Further, the “difficult decisions” that senior managers might have to make under third-party scrutiny will “spread like wildfire” within the company.

He explained: “It gives license for everyone else to make those same difficult decisions, the same decisions they’ve been wanting to make but have felt hamstrung.

“In the longer term, the BEAR regime, I think, will be a key platform in rebuilding trust between the banks and communities in which they serve. But [it] absolutely will feel uncomfortable in the short to medium term.”

BEAR 'not new territory': APRA

APRA chairman Wayne Byres said in a speech made on 8 September that the BEAR regime is “not new territory” and that APRA has “long had an interest” in producing appropriate accountability frameworks. He argued that the BEAR regime should be considered a “strengthening” of the existing framework.

Mr Byres explained: “Our existing regime — seen as overbearing (no pun intended) when it was introduced — would now be seen internationally as somewhat limited. APRA has therefore been providing input to government on the overall design of the BEAR.

“Changes to the Banking Act will set out the overarching framework, to ensure that it achieves the government’s objective that the BEAR has ‘teeth’, but it will then be up to APRA to implement the framework through our supervision process.
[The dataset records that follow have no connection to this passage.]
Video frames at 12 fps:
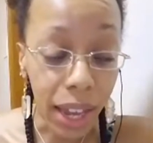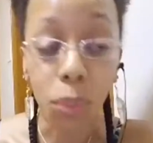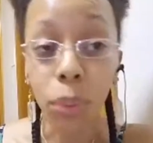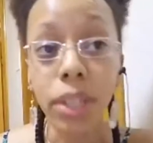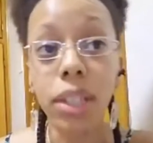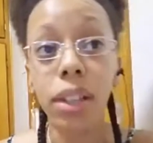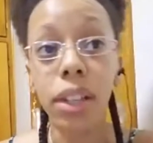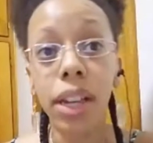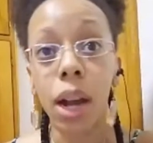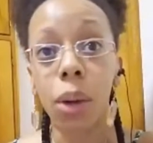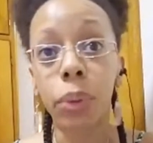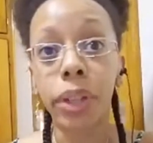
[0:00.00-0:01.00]
That
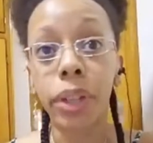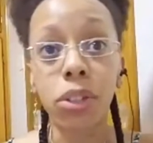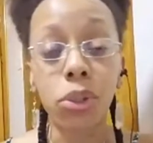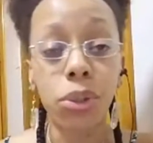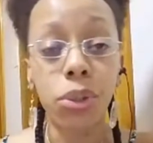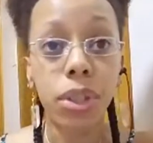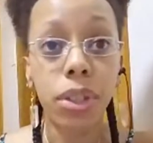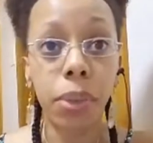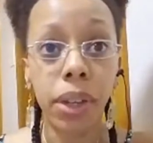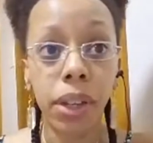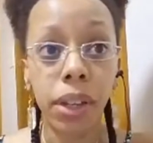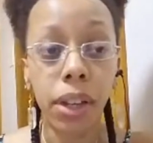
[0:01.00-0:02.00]
recently got
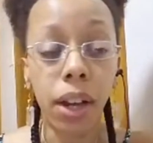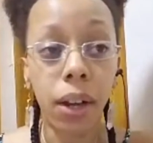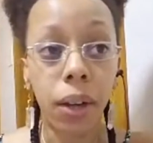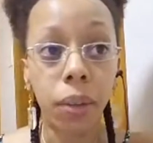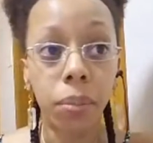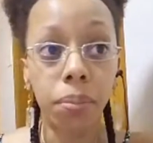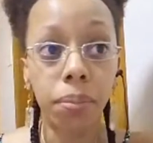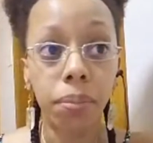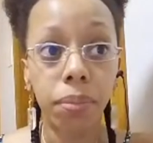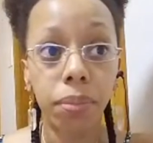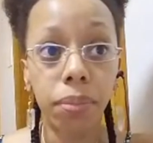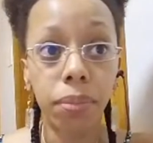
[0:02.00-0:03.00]
reintroduced to me.
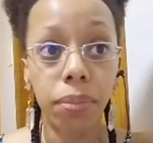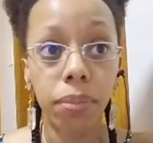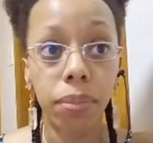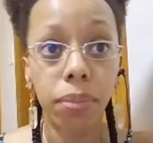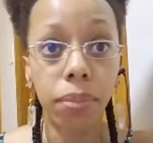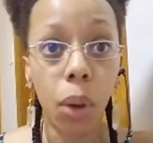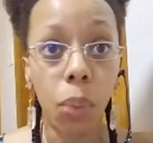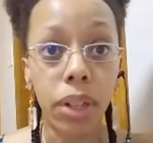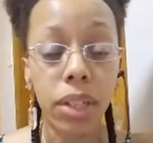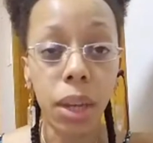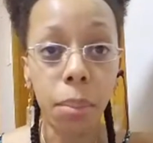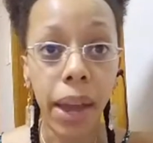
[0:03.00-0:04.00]

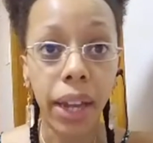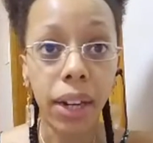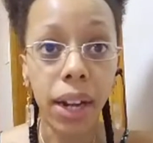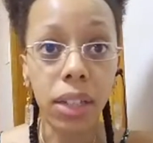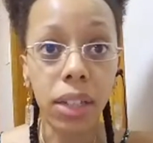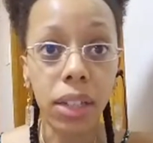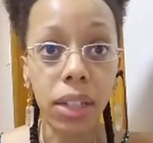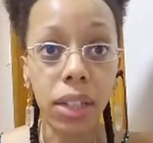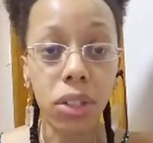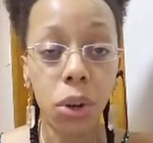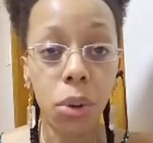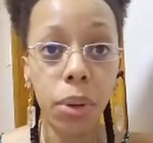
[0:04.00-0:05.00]
I want to say back
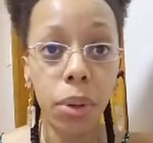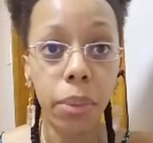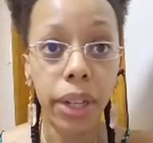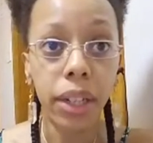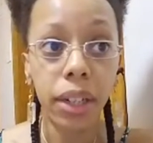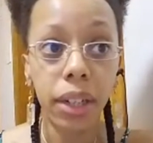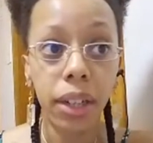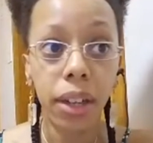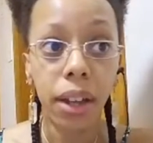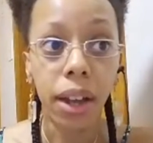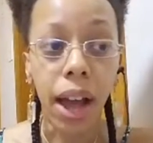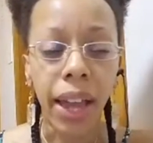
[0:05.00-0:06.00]
in October, but
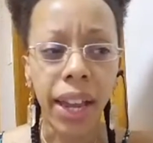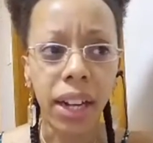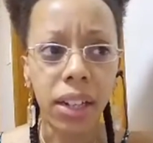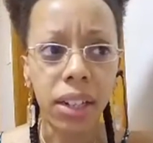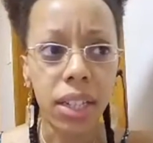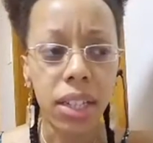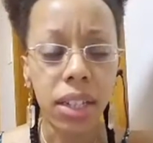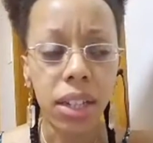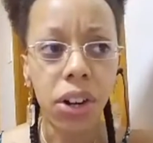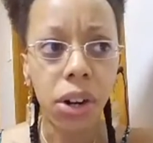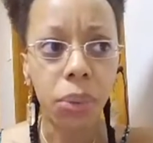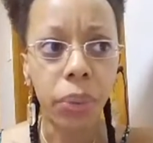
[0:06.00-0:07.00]
I had got a
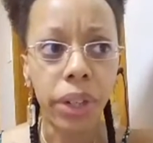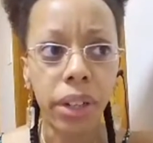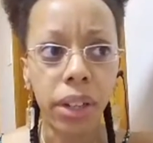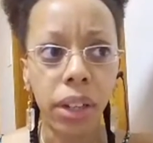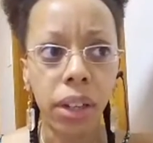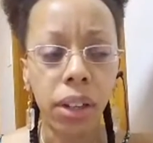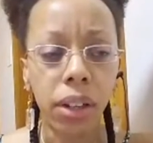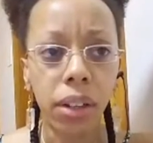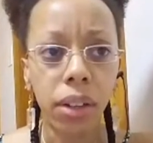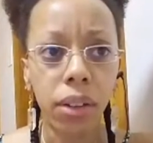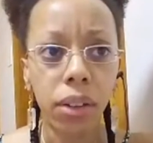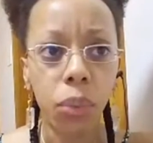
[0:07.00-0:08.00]
Destiny card
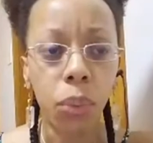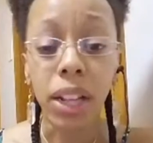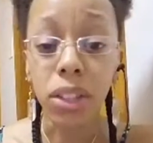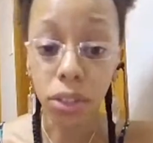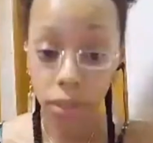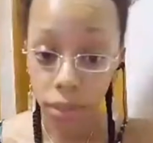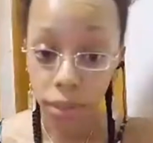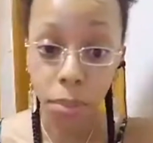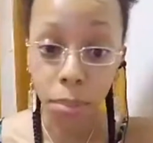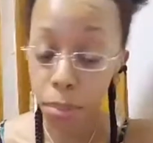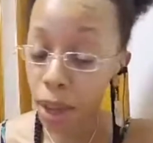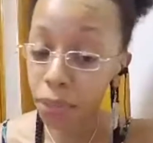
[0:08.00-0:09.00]
reading
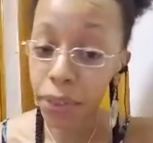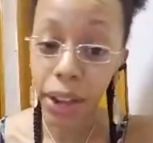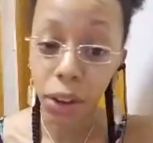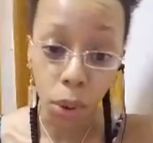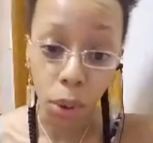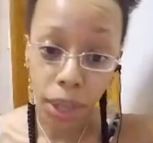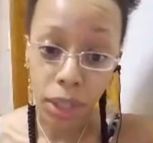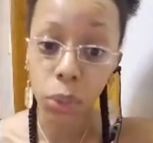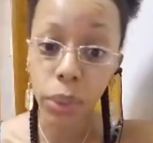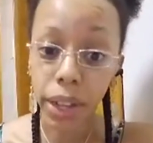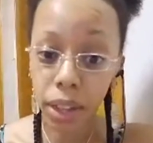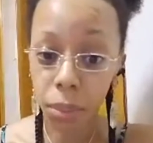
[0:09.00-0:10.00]
matter of fact, on my
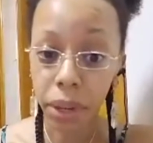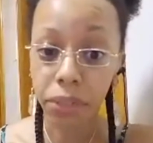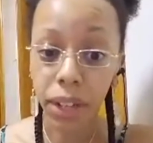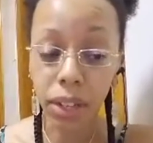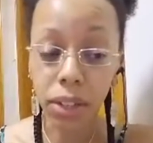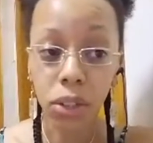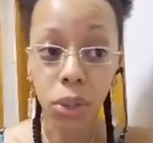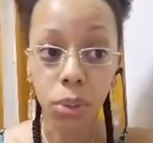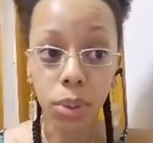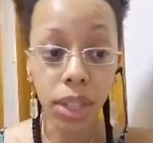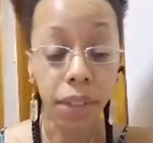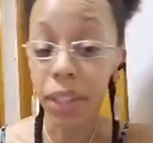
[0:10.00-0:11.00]
28th birthday. So
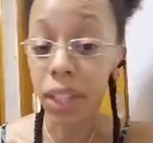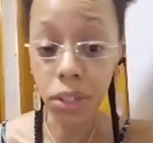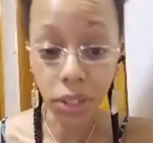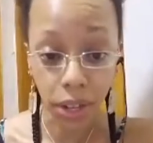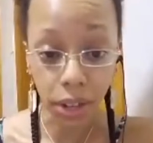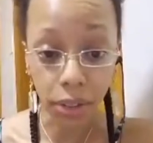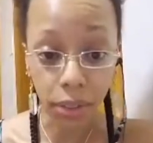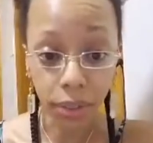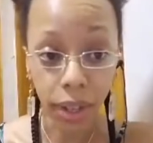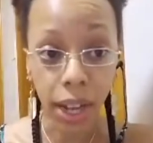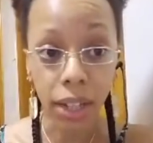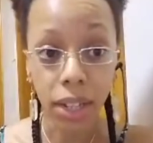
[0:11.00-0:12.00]
7 years ago,
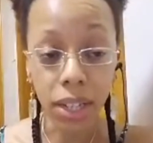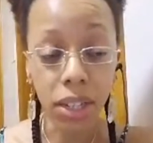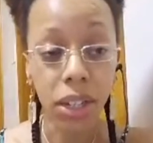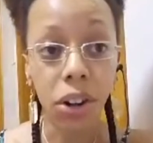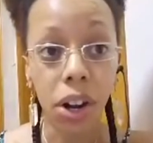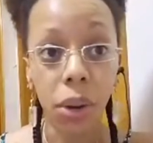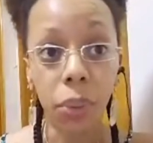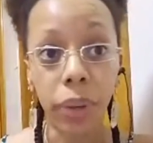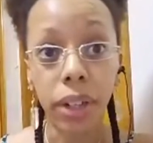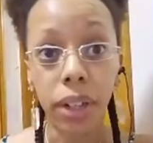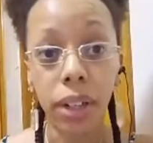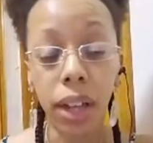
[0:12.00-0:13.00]
I got a Destiny card
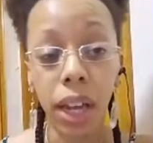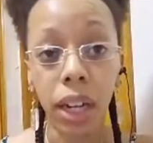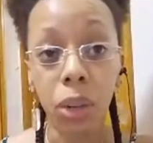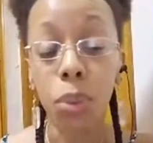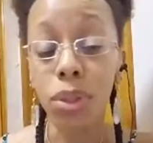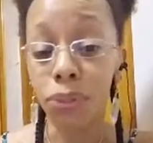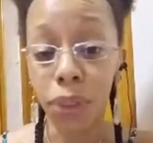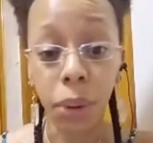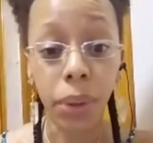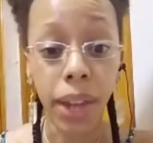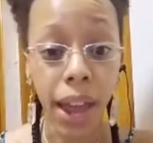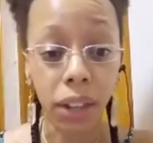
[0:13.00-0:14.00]
reading, and it was
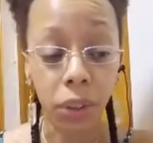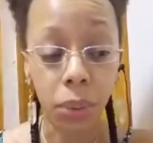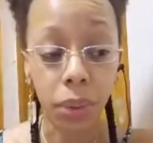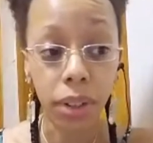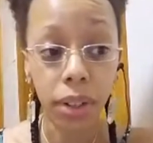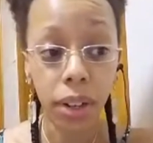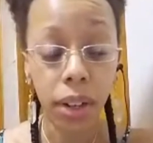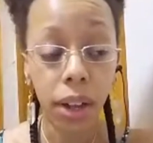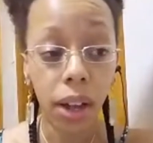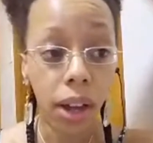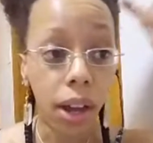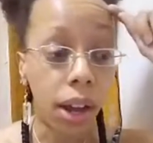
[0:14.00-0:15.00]
very accurate.
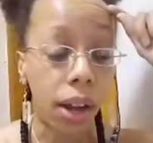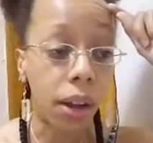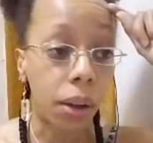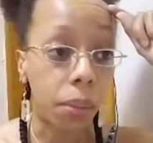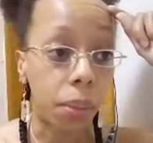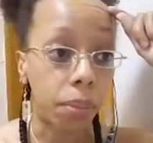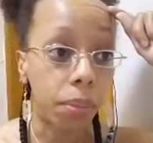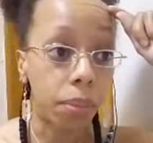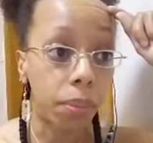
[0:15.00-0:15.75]
Um,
It will also necessitate consequential changes to our supporting prudential standards.”

He added that it is “difficult to be precise” about the way in which BEAR will work. However, he said that “establishing clearer accountabilities” and “expected standards of behaviour” were the core objectives and are “difficult to argue against”.

He concluded: “The goal must be that, with clear boundaries and obligations set out by the regulatory framework, Boards and executives conduct their affairs in such a manner that intervention by APRA is not needed. It is a much better outcome, for example, that Boards hold their executives to account for poor outcomes than have to rely on the regulator to do it for them.”